Remarque : Cette disposition s'applique à la transformation d'une SCI en SPPICAV .
RES N° 2010/54 (ENR)
Droits de mutation à titre onéreux (DMTO) – OPCI – Transformation d'une SCI en SPPICAV. Exonération (CGI, art 828 bis).
Question :
La transformation d'une société civile immobilière (SCI) en société de placement à prépondérance immobilière à capital variable (SPPICAV) bénéficie-t-elle des dispositions des articles 202 ter A du CGI et 828 bis du CGI lorsque le capital de la SCI est détenu par deux entreprises d'assurance et que l'intégralité de ses parts ne sont pas détenues en représentation de provisions mathématiques relatives aux engagements exprimés en unités de compte d'assurance sur la vie ou de capitalisation ?
Réponse :
L'article 202 ter A du code général des impôts dispose que les plus ou moins-values mentionnées au premier alinéa du II de l'article 202 ter du CGI, incluses dans l'actif des sociétés civiles à objet strictement immobilier, dont les parts sont détenues par une entreprise d'assurance en représentation de provisions mathématiques relatives aux engagements exprimés en unités de compte de contrats d'assurance sur la vie ou de capitalisation, ne sont pas imposées à l'occasion de la transformation de ces sociétés civiles en SPPICAV.
Sous les mêmes conditions, l'article 828 bis du CGI prévoit que les transferts de biens, droits et obligations résultant de la transformation sont exonérés des droits d'enregistrement, de la taxe de publicité foncière et du salaire des conservateurs des hypothèques.

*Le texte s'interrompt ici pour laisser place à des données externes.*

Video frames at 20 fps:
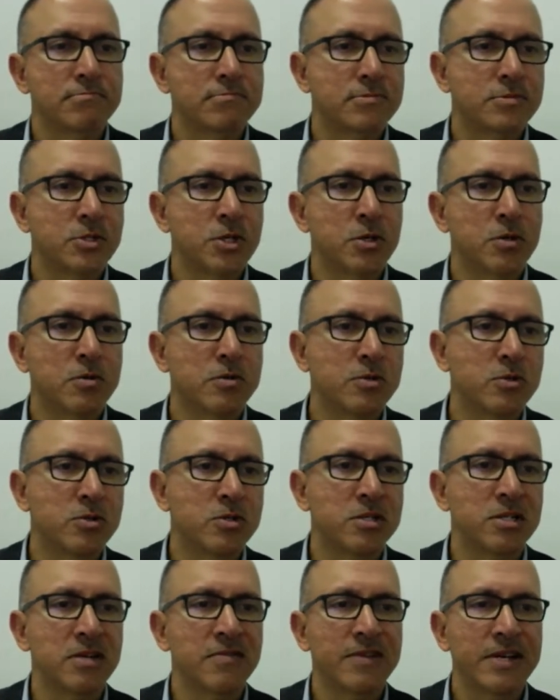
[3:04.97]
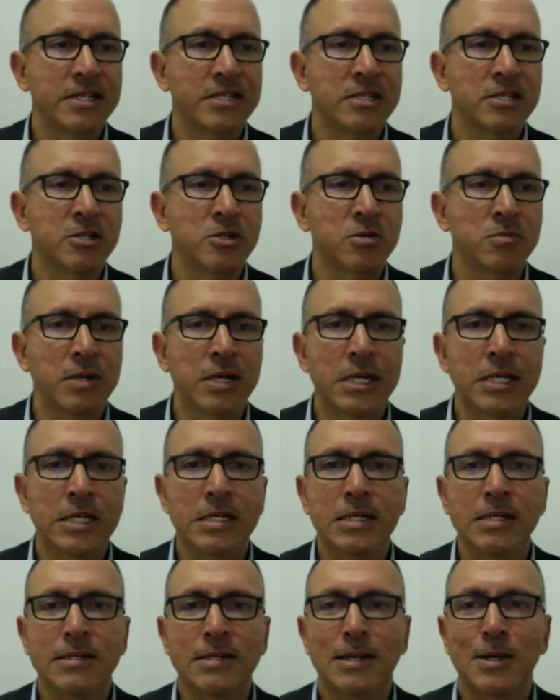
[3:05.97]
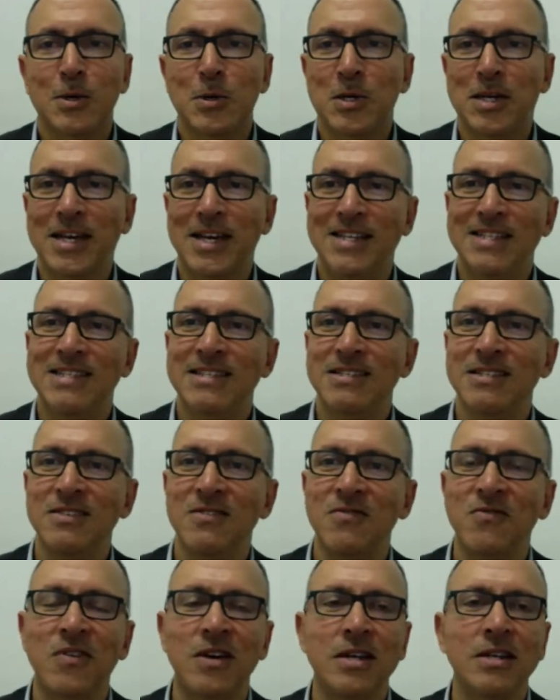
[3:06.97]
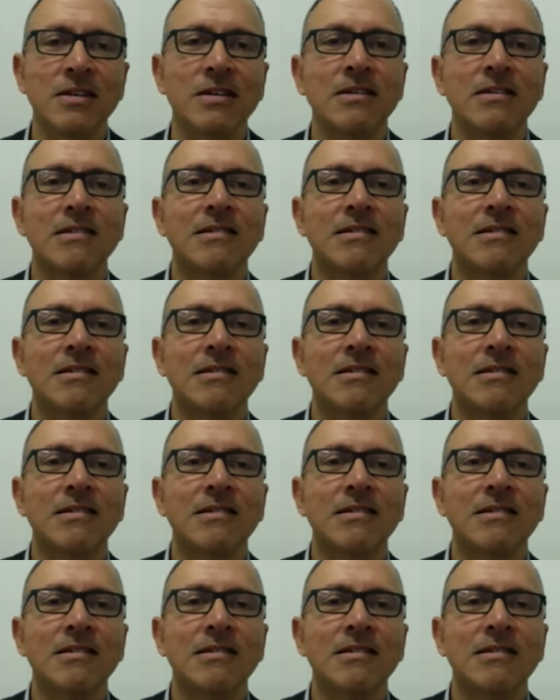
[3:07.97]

No, you still have access to my AnyDesk. Okay, this is fun.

Il est admis que ces dispositions s'appliquent à la transformation d'une SCI en SPPICAV quand bien même son capital est détenu par deux entreprises d'assurance et que ses parts ne représentent pas en totalité des unités de compte.
Ces exonérations s'appliquent aux transformations intervenant dans le délai visé à l'article 214-84-2 du code monétaire et financier.